***** EXERCISE MATERIAL

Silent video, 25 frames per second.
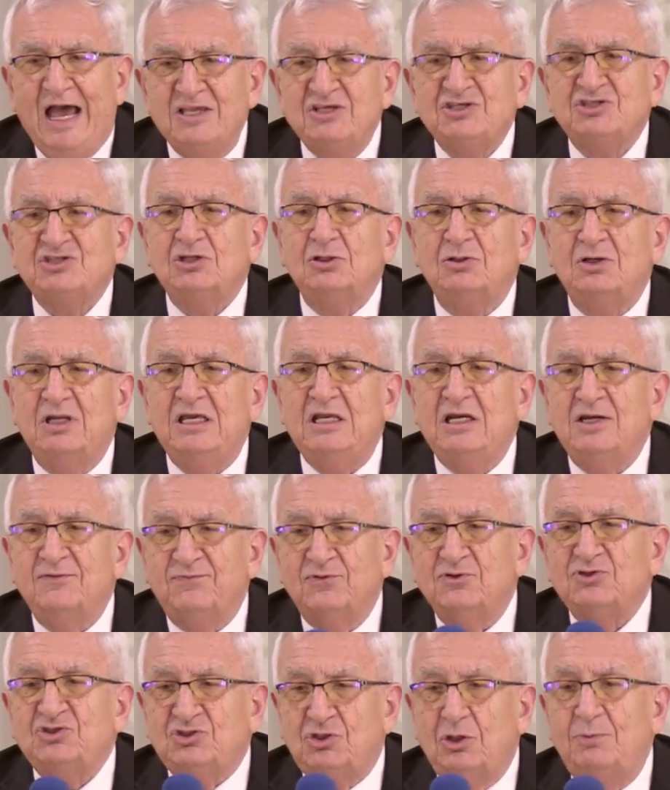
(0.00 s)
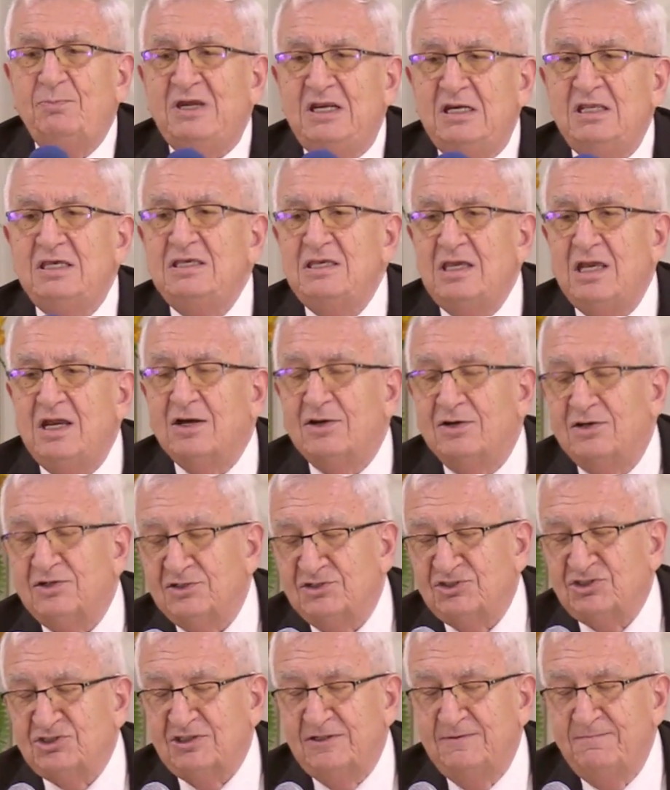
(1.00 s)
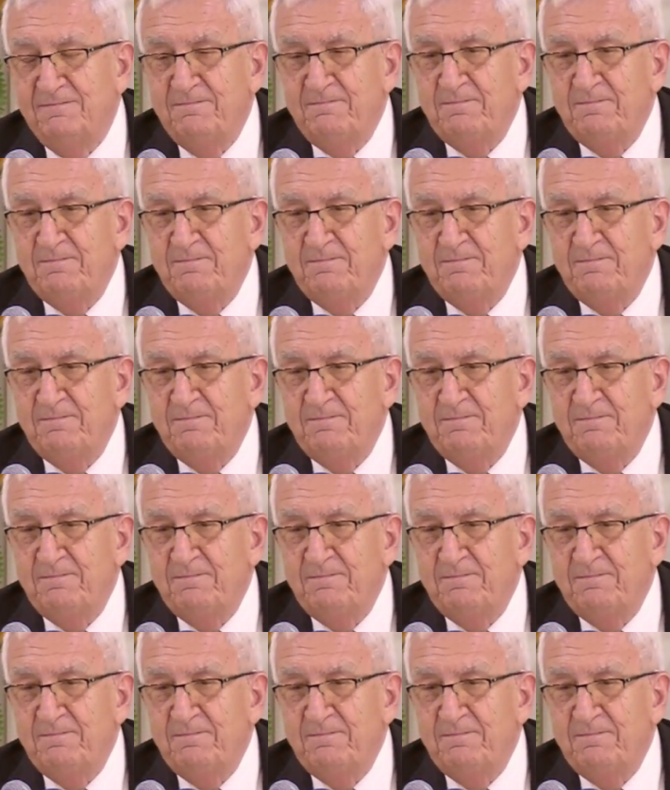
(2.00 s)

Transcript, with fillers: I still value those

**********

◆ **THE TASK**
Every record gets retyped exactly; no picture goes into the copy.

◆ **ANSWER SPACE**
Silent video, 25 frames per second.
(0.00 s)
(1.00 s)
(2.00 s)

Transcript, with fillers: I still value those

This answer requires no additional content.